Acolyte shares a slice of Italy
Having to shoo customers out the door when you have just opened a new café is not good for business.
But café owner John-Paul Romano is also a volunteer firefighter and so, just days after opening his Manuka fine foods store on December 31 last year, he had to shut the doors, get to the station and join the firefighting crew.
Once the fires had passed, the hailstorm arrived and flooded his café, and then the coronavirus struck.
“It’s been one disaster after another,” John-Paul said.
“But I like to stay optimistic. I think my upbringing and faith have helped with that.
“January wasn’t the greatest month. I’d get a message to go to a fire so had to ask people if they could finish their coffees so I could lock up.
“Then I was doing night shifts so couldn’t come in until midday, but that’s the nature of firefighting. I thought it would pick up but unfortunately there’s been more crises.”
While only 20, the chef and St Christopher’s Cathedral acolyte is a savvy businessman.
With the pandemic putting a stop to John-Paul serving Italian sandwiches and antipasto, he changed tack to offer bulk flour, pasta, sugar and rice.
“It’s not what I envisioned but the business had to change,” he said.
“The first two principles of business are diversify and supply and demand.

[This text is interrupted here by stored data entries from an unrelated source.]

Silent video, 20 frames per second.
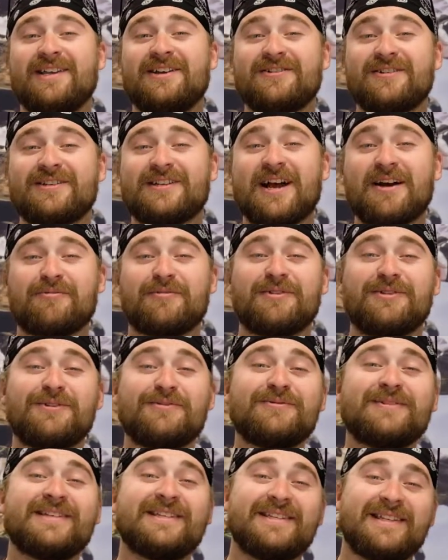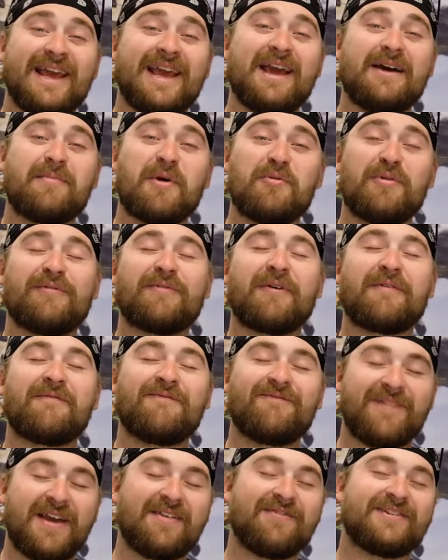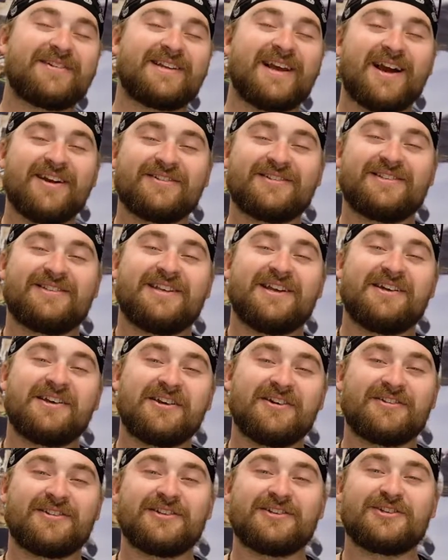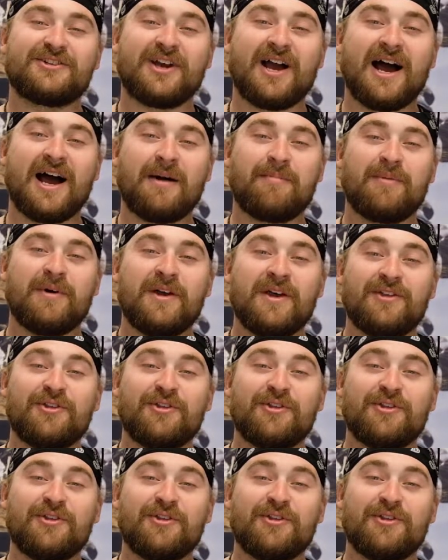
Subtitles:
here to talk with you today about one of our favorite tires to sell here at the shop,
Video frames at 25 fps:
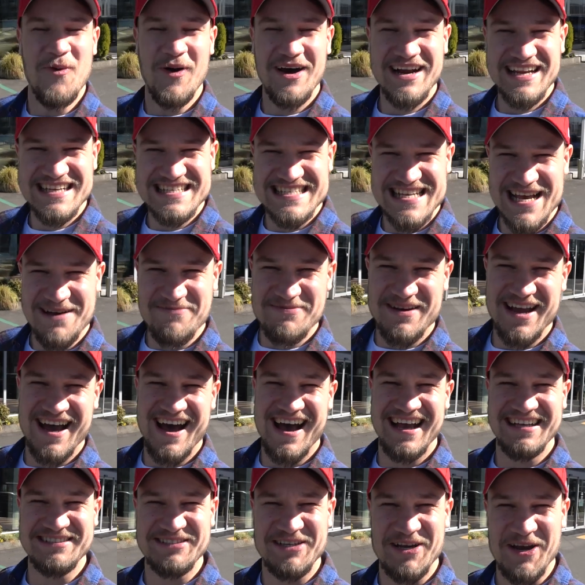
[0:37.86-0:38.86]
What is up,
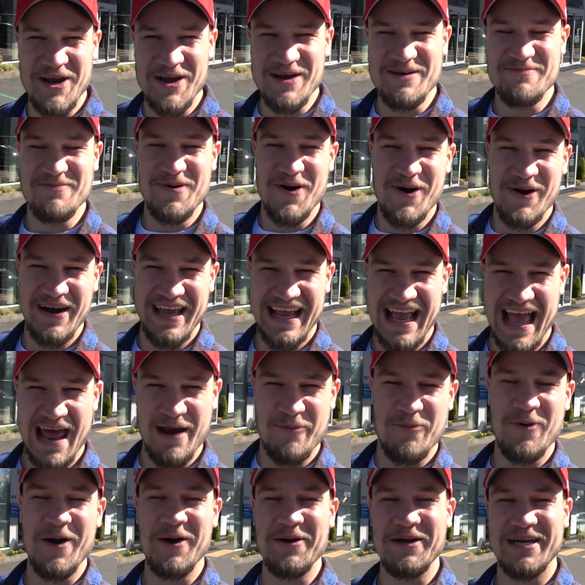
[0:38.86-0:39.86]
guys? Good morning
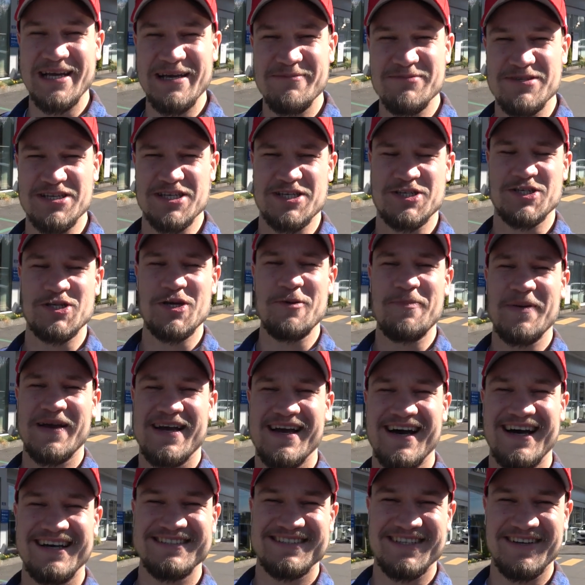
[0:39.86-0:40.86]
and welcome to
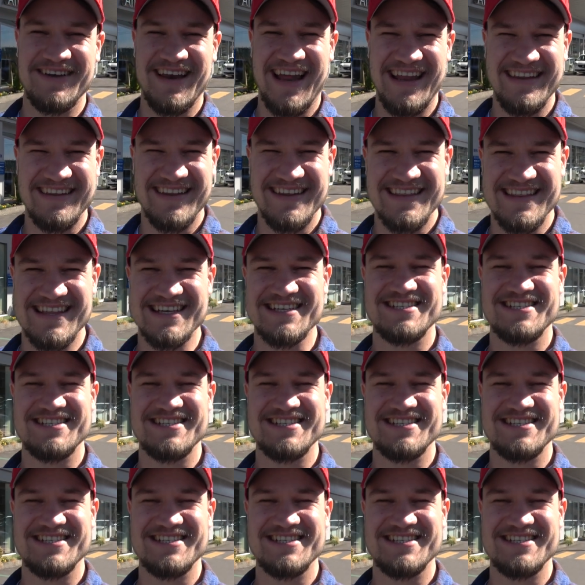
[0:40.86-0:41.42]
Supercars of London.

I used my contacts overseas to stock up on pallets of hand sanitizer and soap and bulk bags of pasta and rice and flour.”

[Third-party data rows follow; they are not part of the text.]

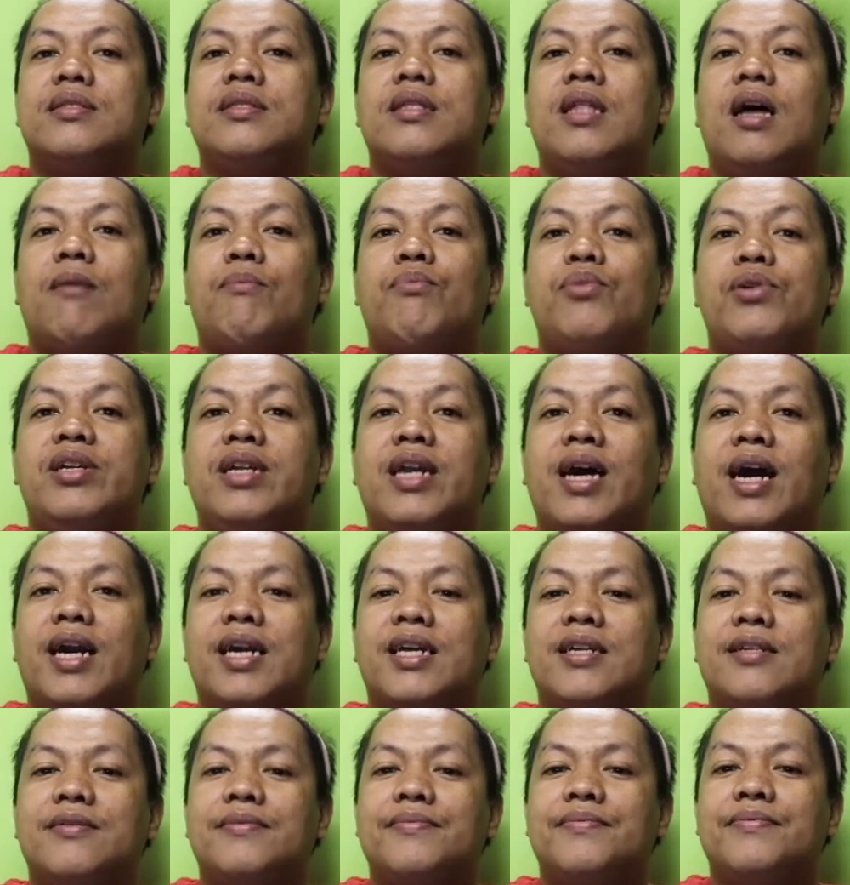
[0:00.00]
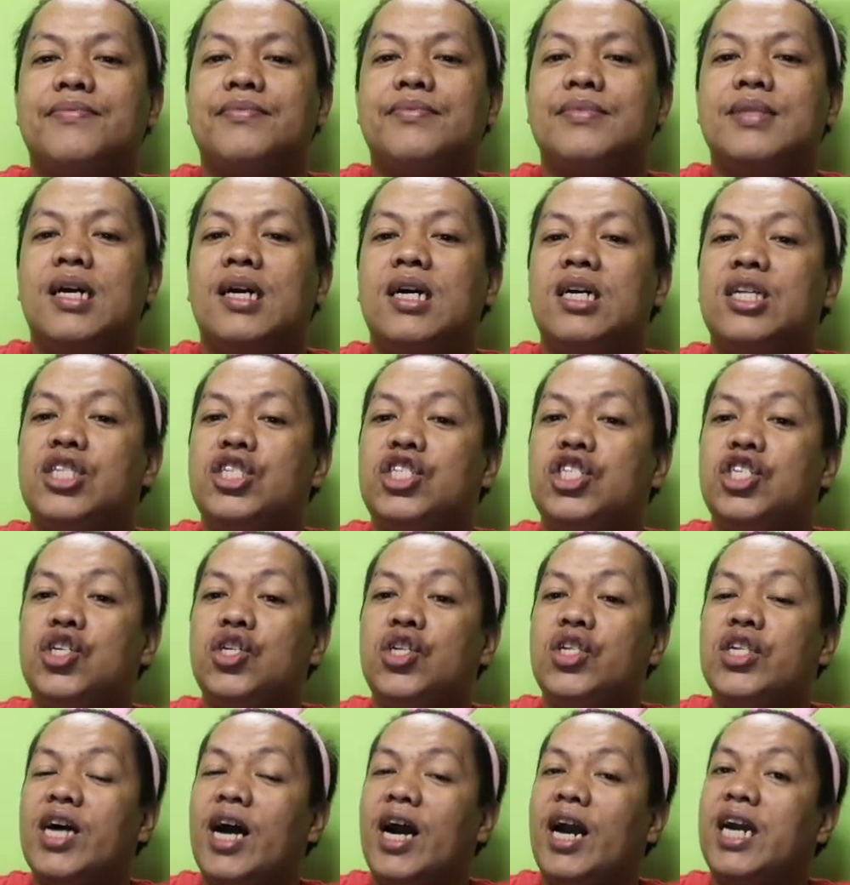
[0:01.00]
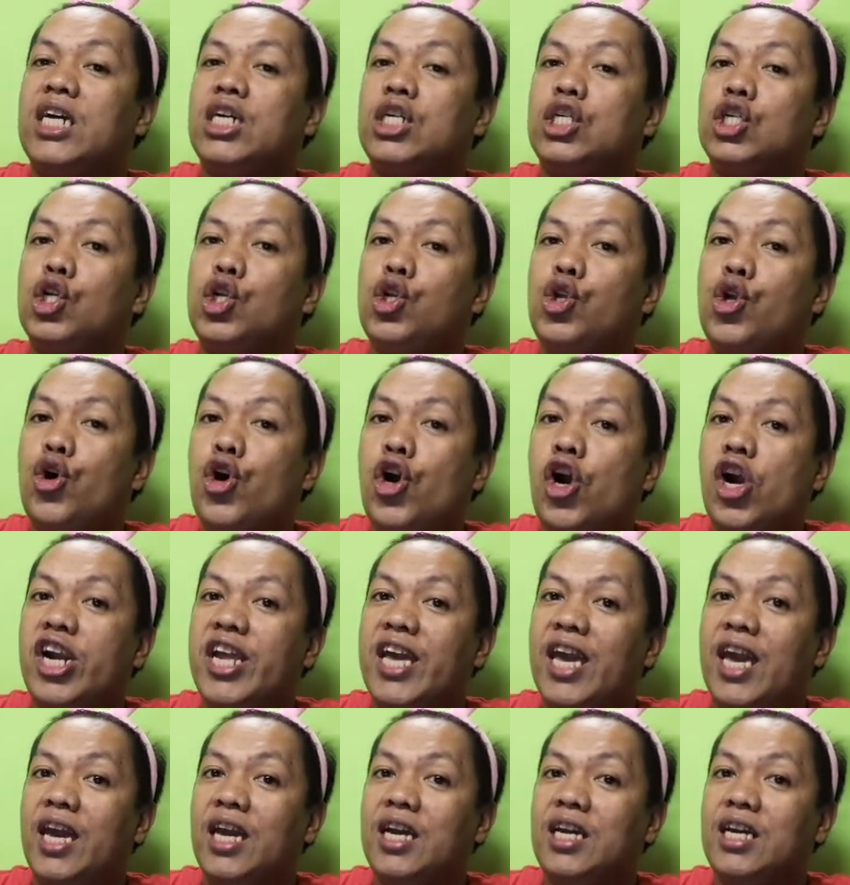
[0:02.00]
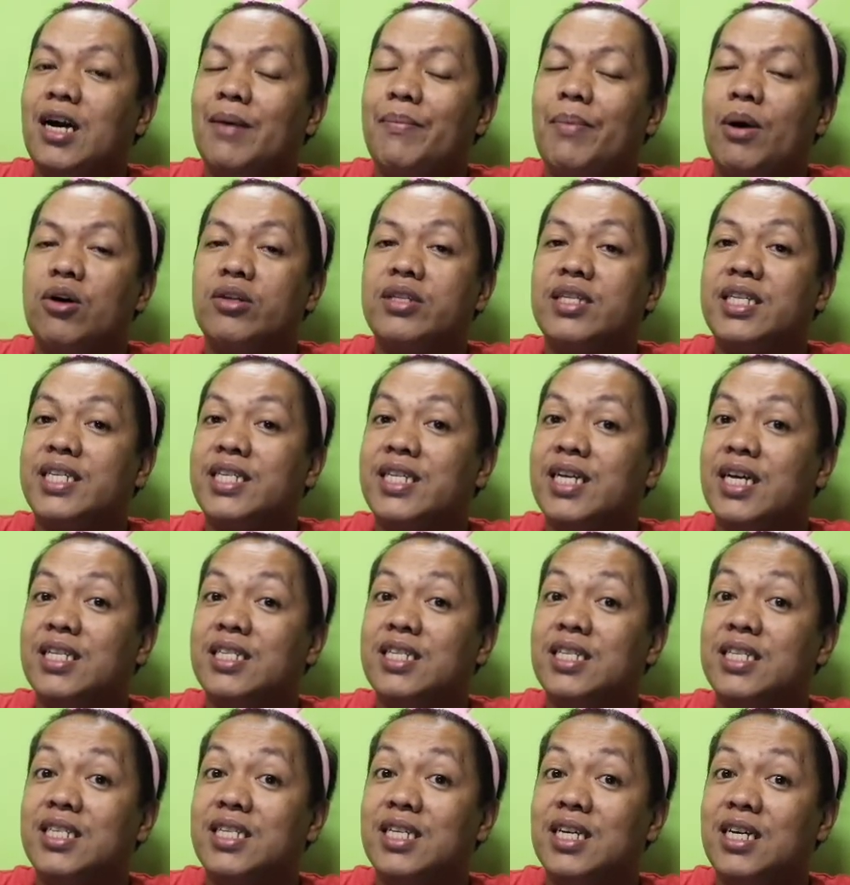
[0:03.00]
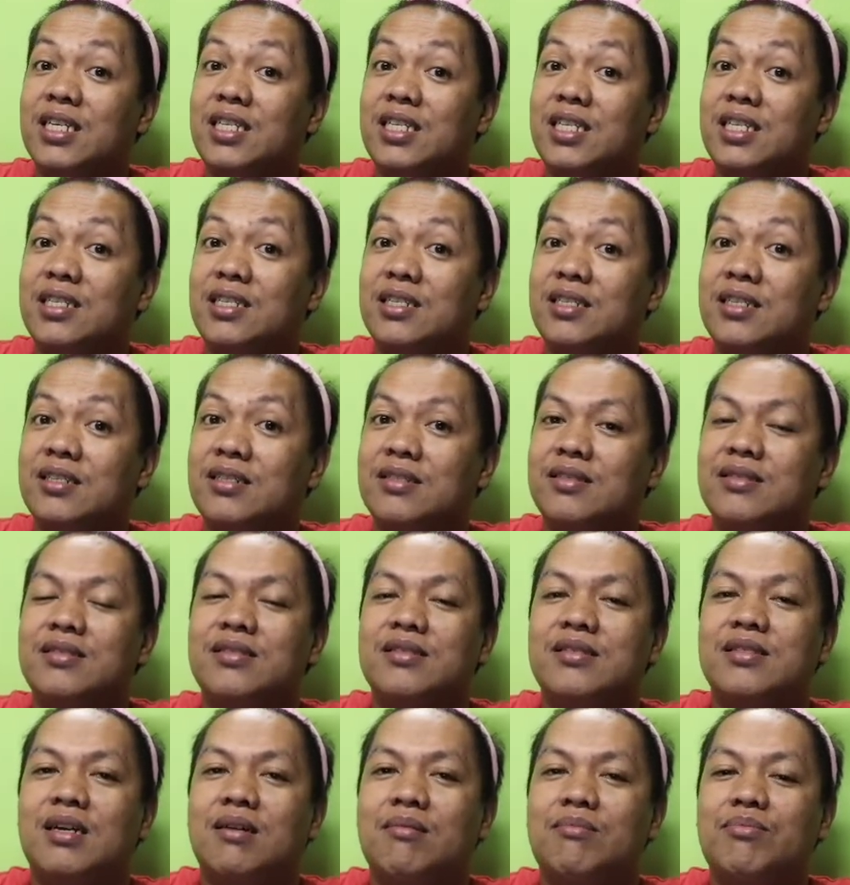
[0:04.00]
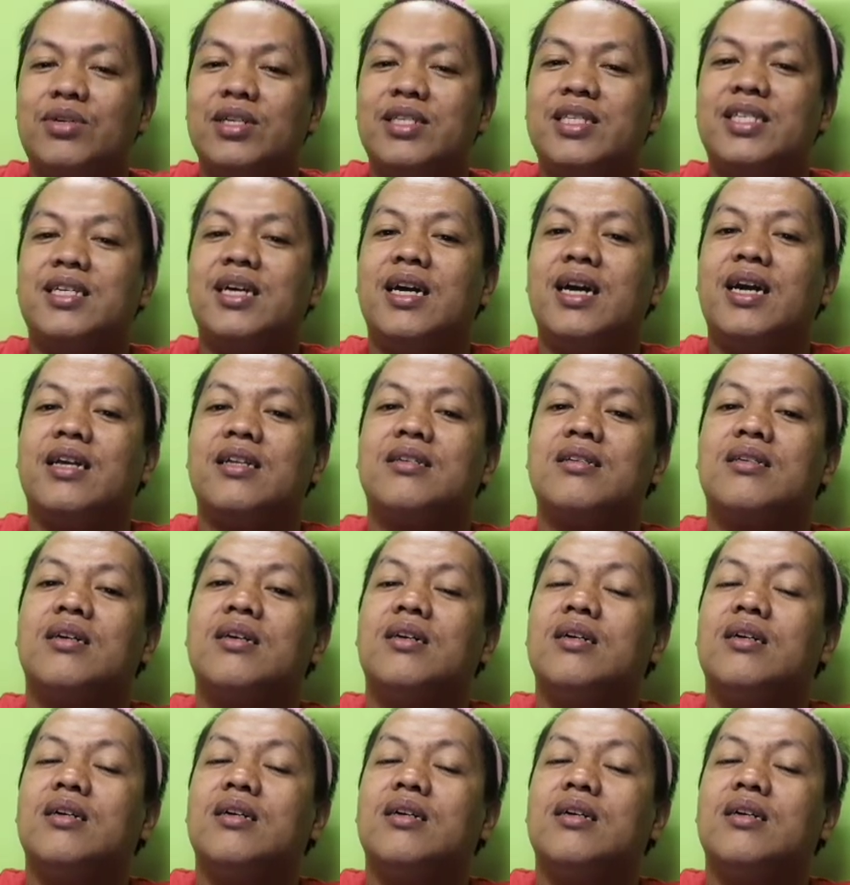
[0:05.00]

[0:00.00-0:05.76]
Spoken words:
Number 9. Do you like learning about sentences? Number 10.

The switch has paid off and John-Paul is confident he can ride the coronavirus storm.
The ex-St Edmund’s student still hankers for the Italian deli he envisaged as a schoolboy. That is where the name of the shop, ‘Italian Brothers’, was born.
“I don’t have any brothers,” John-Paul laughed.
“I was in a Year 10 commerce class with a couple of Italian mates thinking about business concepts. We came up with the name ‘Italian Brothers’ and liked the sound of it. We looked it up and it was available.”
While at St Edmund’s John-Paul made fresh pasta at home to sell to restaurants.
After leaving school he would visit the Sydney fruit and vegetable markets twice a week to fill orders for Canberra restaurants.
He also spent eight months in Italy, living with his grandfather Domenico in his small village in Calabria.
“Every Italian village has a little shop that does everything,” John-Paul explained. “It’s the bar where people go to play cards and talk. It sells deli products and grocery items and serves coffee. There’s no psychologist in the village; only the local priest and barman.
“I like to say that every few hours my shop changes. In the morning it’s a place to get a coffee and a little Italian cake, the traditional Italian breakfast.
“At lunch you have a nice Italian sandwich with fresh bread and some salami, prosciutto and mozzarella.
“Then in the evening you come for an antipasto and glass of wine.”
The dream to deliver an authentic Italian experience will be revived. And John-Paul has other ideas too.
Infused with a strong work ethic and energized by his family’s humble peasant background, the young entrepreneur talks about opening a restaurant serving traditional food like his grandfather cooked.
“I don’t want to stagnate,” John-Paul said. “If things don’t work out, you pick yourself up and start again. And you work hard. That’s what my grandparents did.”